I have made these rolls once before, before the days of my blog, and so I decided to re-create them. They are quite tasty and really not all that difficult to do. They made a great pairing to my Risotto Primavera.
Ingredients:
1/2 tsp dry yeast
2 tbsp warm water
2 tbsp extra virgin olive oil, divided
1 tsp dried thyme
1/3 cup 1% reduced fat milk
1/2 cup grated Parmigiano-Reggiano cheese, divided
1 tbsp sugar
1/2 tsp kosher salt
1 large egg, lightly beaten
1/4 cup whole-wheat white flour
1 1/4 cups all-purpose flour, divided
Cooking Spray
1/2 tsp cracked pepper
Directions:
- Dissolve yeast in 2 tbsp warm water in a alrge bowl; let stand 5 minutes or until bubbly.

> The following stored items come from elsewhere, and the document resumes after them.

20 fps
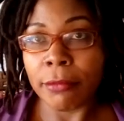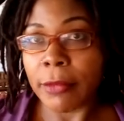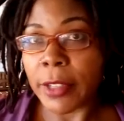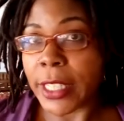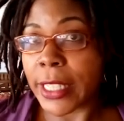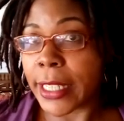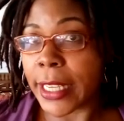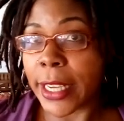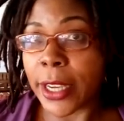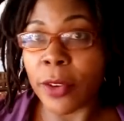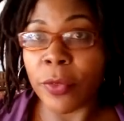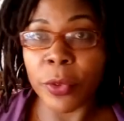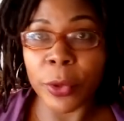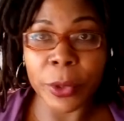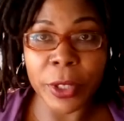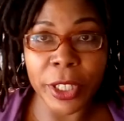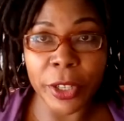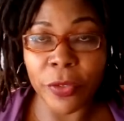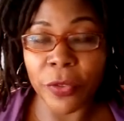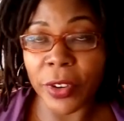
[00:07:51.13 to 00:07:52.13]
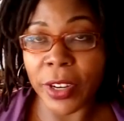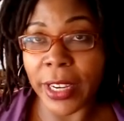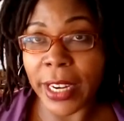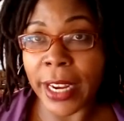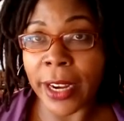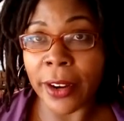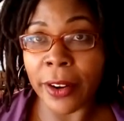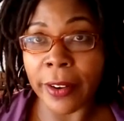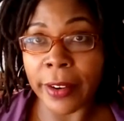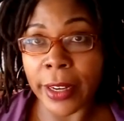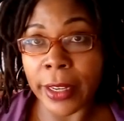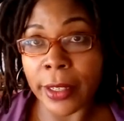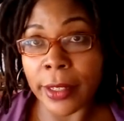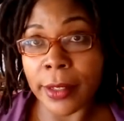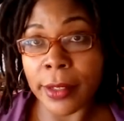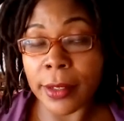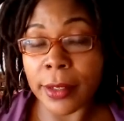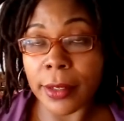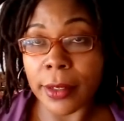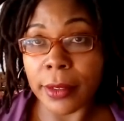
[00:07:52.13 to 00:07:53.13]
several different
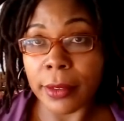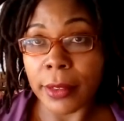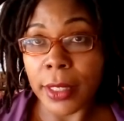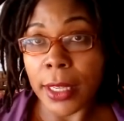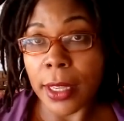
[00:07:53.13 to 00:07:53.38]
areas.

- Heat 1 tbsp oil in a small saucepan over medium heat. Add thyme to pan; cook 1 minute or until bubbly and fragrant.
- Add thyme mixture and milk to yeast mixture, stirring with a whisk; add 1/4 cup cheese, sugar, salt, and egg, stirring well.
- Using a wooden spoon, stir whole-wheat white flour into yeast mixture. Add all-purpose flour, 1 tbsp at a time, to form a smooth but very sticky dough.
- Place dough in a large bowl coated with cooking spray, turning to coat top. Cover and refrigerate overnight (dough will not double in size).
- Remove dough from refrigerator. Do not punch dough down. Turn dough out onto a floured surface; sprinkle dough lightly with flour. Roll dough into a 12 x 7- inch rectangle.
- Brush dough with remaining 1 tbsp oil. Sprinkle remaining 1/4 cup cheese evenly over dough; sprinkle with pepper.
- Beginning with a long side, roll up dough jelly-roll fashion. Pinch seam to seal (do not seal the ends of the roll).
- Cut roll into 8 (1 1/2 inch) slices. Place slices, cut sides up, on a baking sheet covered with parchment paper. Cover and let rise in warm place (85 degrees F), free from drafts, 1 hour or until rolls have risen slightly.
- Preheat oven to 400 degrees F.
- Place pan in oven, and immediately reduce heat to 375 degrees F. bake rolls at 375 degrees F for 12 minutes or until golden brown. Serve warm. Enjoy!